05 novembro 2020

Arte e técnica

Gênios não ganham campeonatos sozinhos

Futebol brasileiro se preocupou apenas em descobrir as exceções que resolveriam tudo

Tostão, Folha de S. Paulo

 

 

Uma das razões de os treinadores brasileiros serem exageradamente criticados quando perdem é o fato de que são excessivamente elogiados quando ganham. Equipes perdem e ganham por dezenas de fatores, especialmente pelos erros e acertos dos jogadores em momentos decisivos.

No domingo, o São Paulo venceu o Flamengo por 4 a 1, graças ao pênalti perdido por Bruno Henrique quando o jogo ainda estava 1 a 1, e porque foi brilhante na troca de passes desde o goleiro e por alternar as estratégias de pressionar e de recuar para marcar, formando duas linhas de quatro.

Na segunda-feira, o Palmeiras, usando, principalmente, os contra-ataques velozes, ganhou do Atlético, por 3 a 0.

Dizem que o novo técnico do Palmeiras, o português Abel Ferreira, gosta de pressionar e de sufocar o adversário, como joga o Atlético. Será que vai mudar os planos?

Há várias maneiras de vencer, desde que o planejamento seja bem executado. O Brasil, desde os anos 1960, somente ganhou quando teve um bom conjunto. Na Copa de 1970, a poesia e a prosa brasileira venceram a prosa italiana.

Não foi apenas a vitória da poesia, com disse, na época, o cineasta Pasolini, frase bastante repetida nos últimos 50 anos. A lenda de que o Brasil ganhou e brilhou somente porque tinha muitos craques e que não precisava de técnico fez mal ao futebol brasileiro.

Depois do Mundial, progressivamente, os europeus, com menos habilidade que os brasileiros, investiram no planejamento, dentro e fora de campo, na educação geral e especializada, no aprendizado e no aprimoramento técnico e na execução bem feita.

Já o Brasil dormiu em berço esplêndido, como se aqui só tivessem craques. A preocupação era apenas a de descobrir geniozinhos, as exceções que resolveriam tudo. Gênios não ganham sozinhos. Se o Brasil depender demais de Neymar, não vai ganhar o próximo Mundial.

Existe, no Brasil, um grande número de jovens habilidosos, fantasistas, velozes, mas com pouquíssima técnica. Foram pouco ajudados nas categorias de base, tratados como futuros craques.

Confundem técnica com habilidade. A técnica individual é a capacidade de executar bem os fundamentos da posição, além de ter muita lucidez para fazer as escolhas certas. A técnica coletiva é a capacidade de jogar e de ver o jogo, de perceber tudo o que acontece a sua volta, de sentir as necessidades dos companheiros e de ajudá-los. Assim, forma-se um ótimo conjunto.

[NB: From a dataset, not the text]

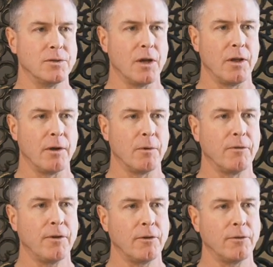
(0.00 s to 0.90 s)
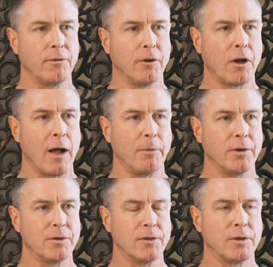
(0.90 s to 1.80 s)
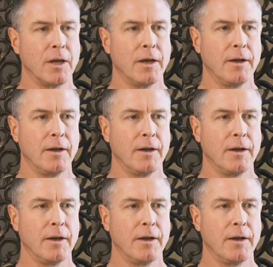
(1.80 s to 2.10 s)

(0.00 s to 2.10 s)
though, that were essential to accomplish this.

Michael, do Flamengo, é rápido, driblador, habilidoso, mas erra demais nos passes, nas finalizações e nos cruzamentos. Foi pouco auxiliado nas categorias de base. Ainda pode evoluir, mas já perdeu um longo tempo.

Vinicius Junior é excelente jogador, já está na seleção e no Real Madrid, mas, se tivesse uma ótima técnica, seria mais um fenômeno do futebol brasileiro. Tem grandes dificuldades de jogar coletivamente.

Todos os grandes craques possuem uma excepcional técnica, individual e coletiva. Mesmo os mais habilidosos, artistas da bola, que costumavam dar show particular, como Maradona, Garrincha, Ronaldinho Gaúcho e outros, tinham também excepcional técnica.

Garrincha, em uma fração de segundo, driblava e colocava a bola para o companheiro, nas melhores condições de fazer o gol. Cristiano Ronaldo é pura técnica. Não precisa de muita habilidade para ser um fenômeno. Messi une a fantasia, a criatividade e a habilidade com uma grande técnica.

Não existe arte nem artista sem uma magistral técnica.